DS: Skills are crucial, and we revamped our partner programs under Partner Plus through which we’ve managed to bring together a consistent program around all of our technology where we’ve harmonised our go-to market along also with our incentives for our partners as well as the benefits that our partners can get from accessing our technology. It’s all about giving our partners access to the right skills when they need it and making sure that it’s the same training that we give to our own sales teams at the same time.The heart of Partner Plus is skills.
AI has been around for a long time, but it’s only now that I think the potential of AI as a tool to help productivity and innovation in business is coming to the fore. We believe in AI augmenting human intelligence, not replacing it. We’re investing in upskilling partners through consistent training programs, providing the right skills needed for AI adoption.
BP: Governance in AI is a critical aspect. How is IBM addressing the ethical and responsible use of AI in its partnerships?

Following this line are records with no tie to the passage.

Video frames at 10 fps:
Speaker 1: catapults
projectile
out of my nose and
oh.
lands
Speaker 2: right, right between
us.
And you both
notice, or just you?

DS: We believe in transparency and explainability in AI usage. AI is there to augment human intelligence, and data ownership belongs to the creator. Wrapping around governance not as an afterthought, but right from the very moment of of thinking through the use case, I think is absolutely essential to the success of artificial intelligence in the business environment. We’ve integrated governance into our platform, emphasising the responsible use of AI from the very beginning.
BP: Lastly, how are you working with partners to navigate the complexities of AI adoption, especially in addressing concerns and ensuring responsible AI use?
DS: The key is a collaborative and experiential approach. We’re working closely with partners, demonstrating the impact of AI through proof of concepts and minimum viable products. It’s about showing, not just telling, and doing so in a way that protects governance, transparency, and explainability. partners here want to be seen to be carrying forth AI in a responsible way. I think it starts with, that’s just talking to them about our beliefs, our principles when it comes to AI. First and foremost it is that AI is there to augment human intelligence, it’s not there to replace human intelligence.
We’ve always believed that technology is there complement human skills, human innovation, to progress the economy.
I think second is that when you think about some of the data issues and the outcomes that come from AI, we believe that they belong to the creator. So whoever created the data, whoever created the insights, owns that. I think that’s really important.
And then third, we talk about the principle where the AI must be used in a transparent right and explainable way. It starts with that conversation. That resonates with all partners that I’ve spoken to.
BP: David, thank you for sharing these insights into IBM’s approach to AI and ecosystem partnerships in South Africa. It’s been a pleasure talking with you.
DS: Thank you, Brendon. I’m excited about the potential for AI in South Africa and the opportunity to showcase its positive impact on businesses and growth.